Reputation: 485
I am started learning Gaussian regression using Sklearn library using my own data points as given below. though I got the result it is inaccurate because I did not do hyperparameter optimisation. I did some couple of google search and written gridsearch
code. But the code is not running as expected. I don't know where I made my mistake, please help and thanks in advance.
The sample of input and output data is given as follows
X_tr= [10.8204 7.67418 7.83013 8.30996 8.1567 6.94831 14.8673 7.69338 7.67702 12.7542 11.847]

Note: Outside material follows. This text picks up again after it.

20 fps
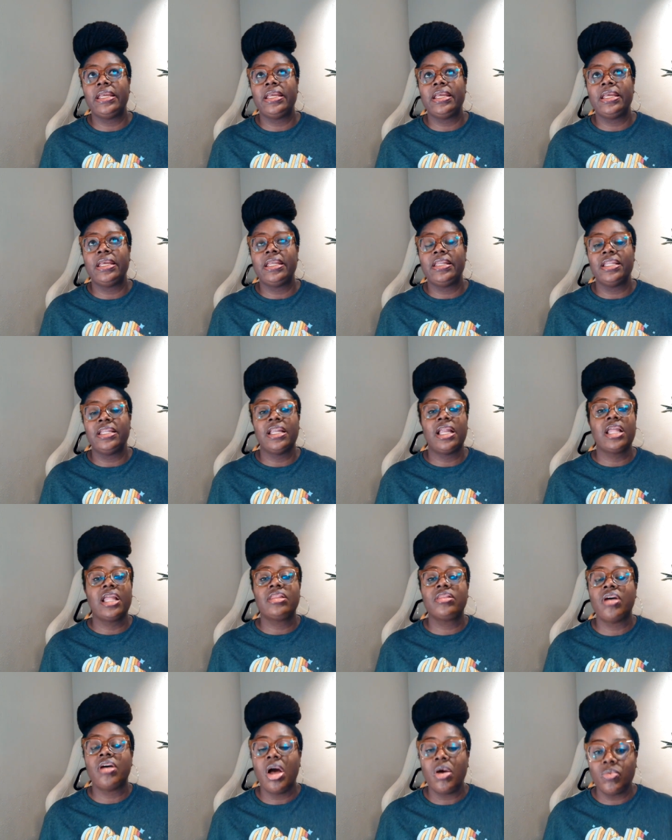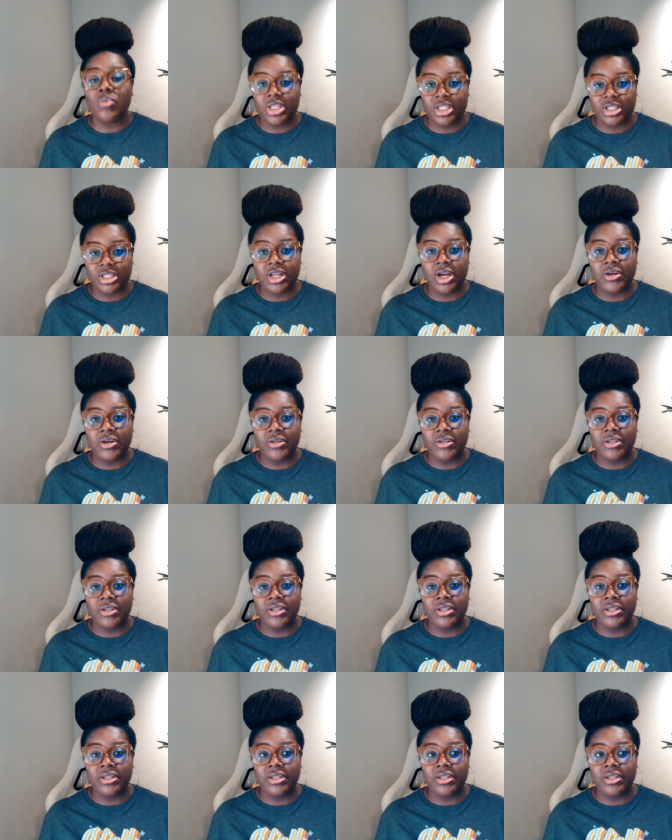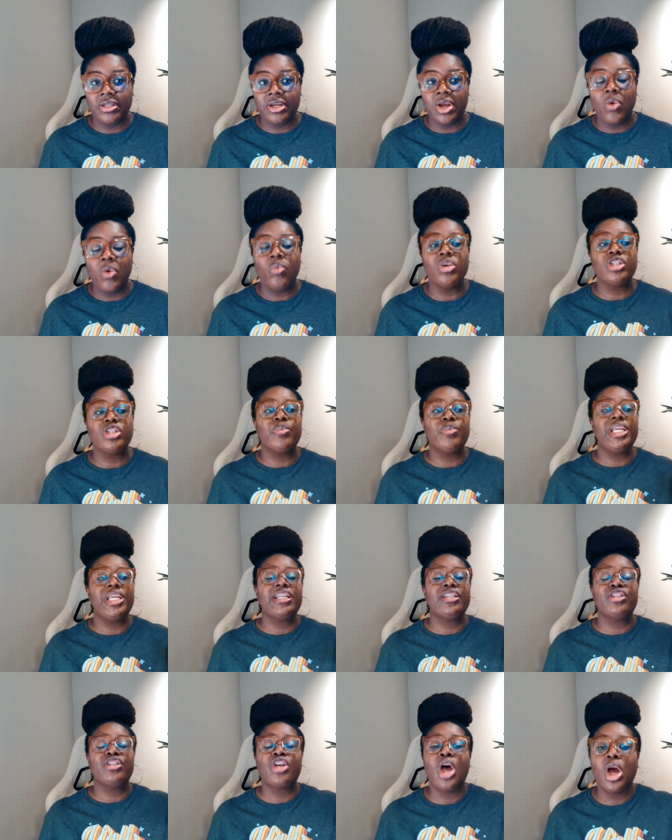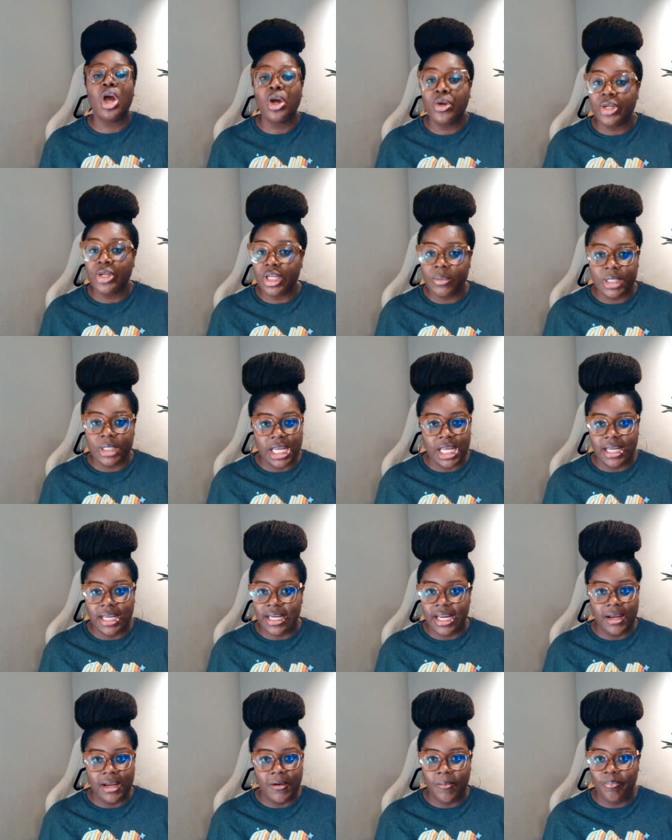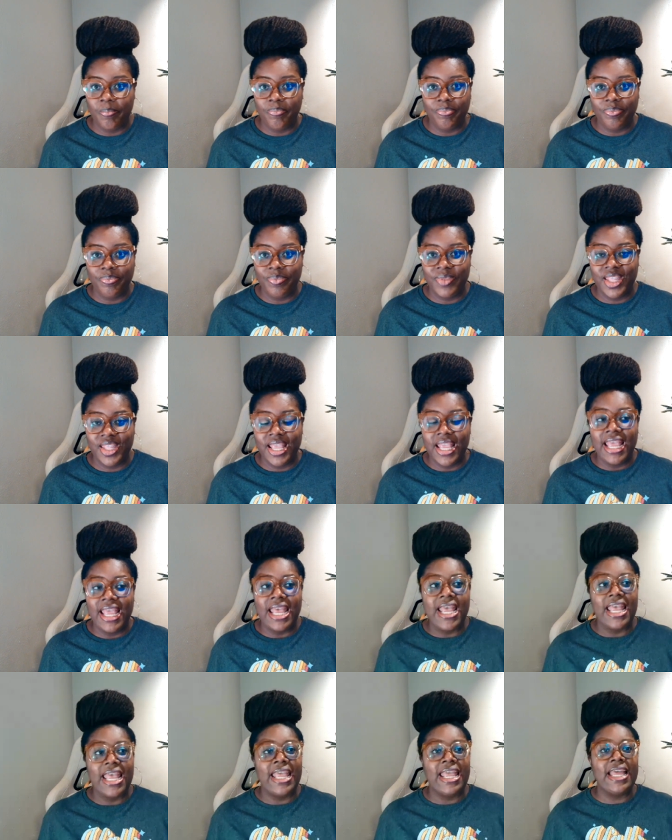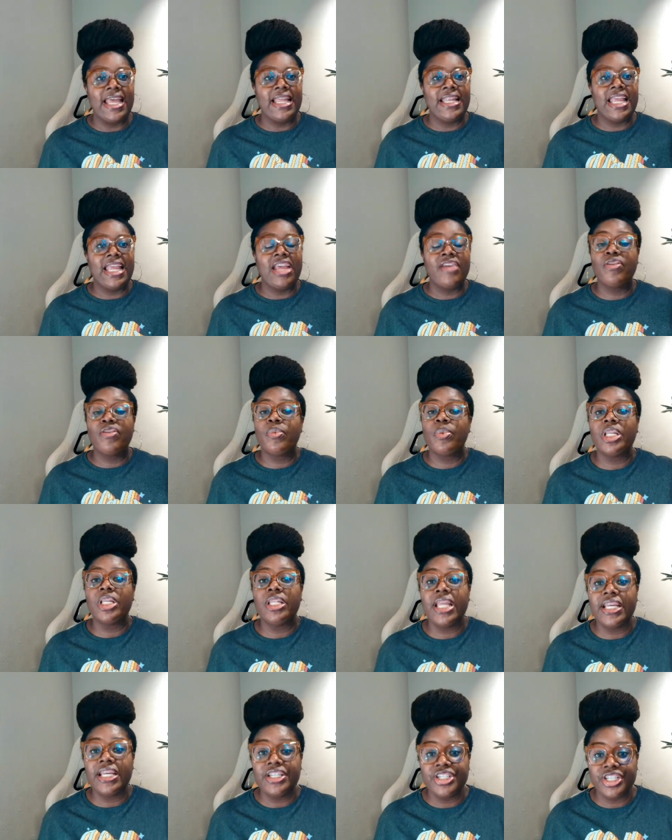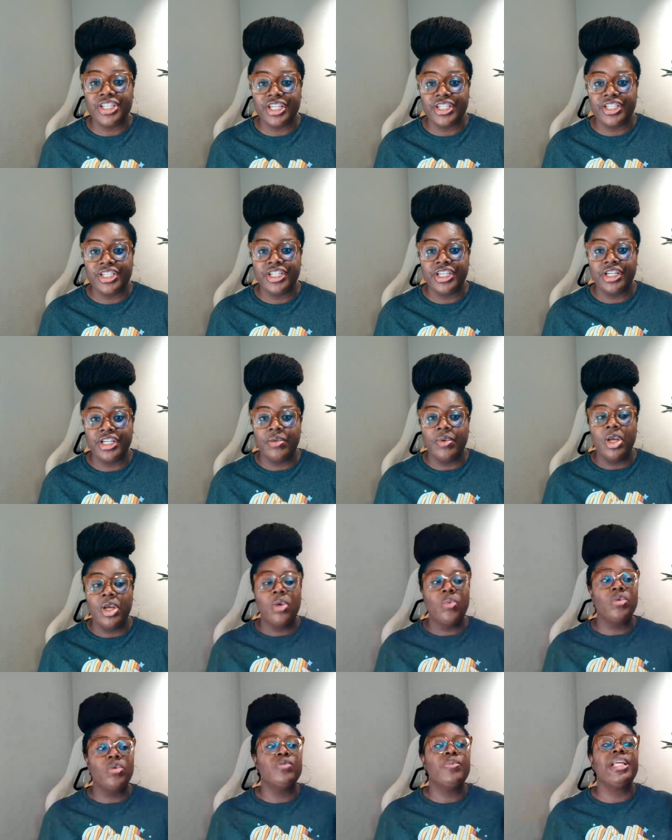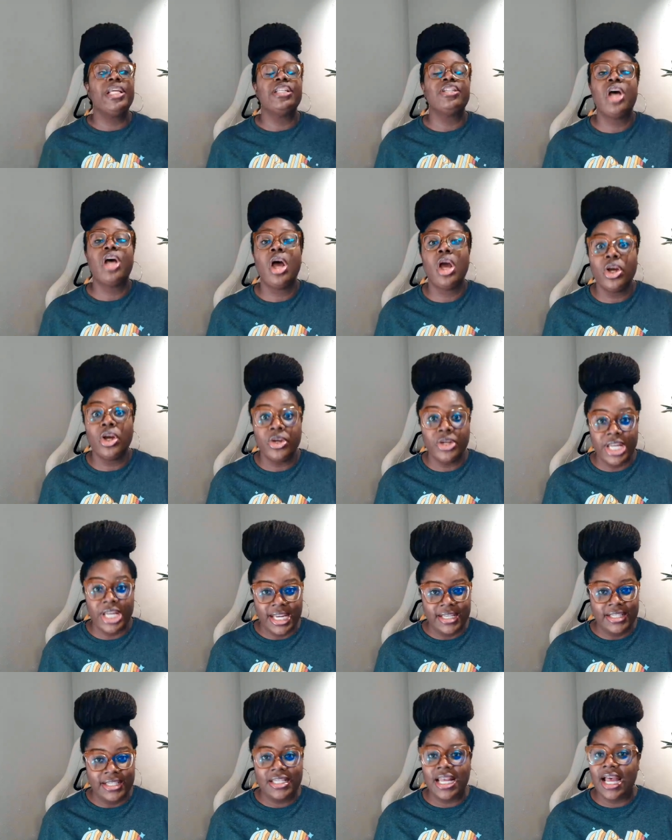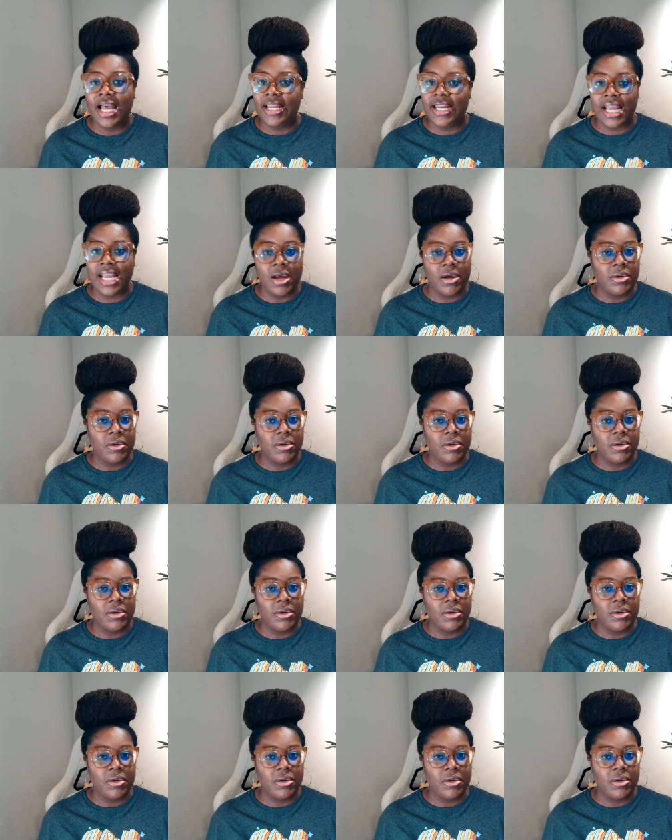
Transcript: that I thought was certain was being turned upside down. And every relationship was being turned inside out.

y_tr= [1965.21 854.386 909.126 1094.06 1012.6 607.299 2294.55 866.316 822.948 2255.32 2124.67]
X_te= [7.62022 13.1943 7.76752 8.36949 7.86459 7.16032 12.7035 8.99822 6.32853 9.22345 11.4751]
X_tr, y_tr
and X_te
are the training data points and are reshape values and have a type of 'Array of float64'
Here my grid search code
from sklearn.model_selection import GridSearchCV
tuned_parameters = [{'kernel': ['rbf'], 'gamma': [1e-3, 1e-4],
'C': [1, 10, 100, 1000]},
{'kernel': ['linear'], 'C': [1, 10, 100, 1000]}]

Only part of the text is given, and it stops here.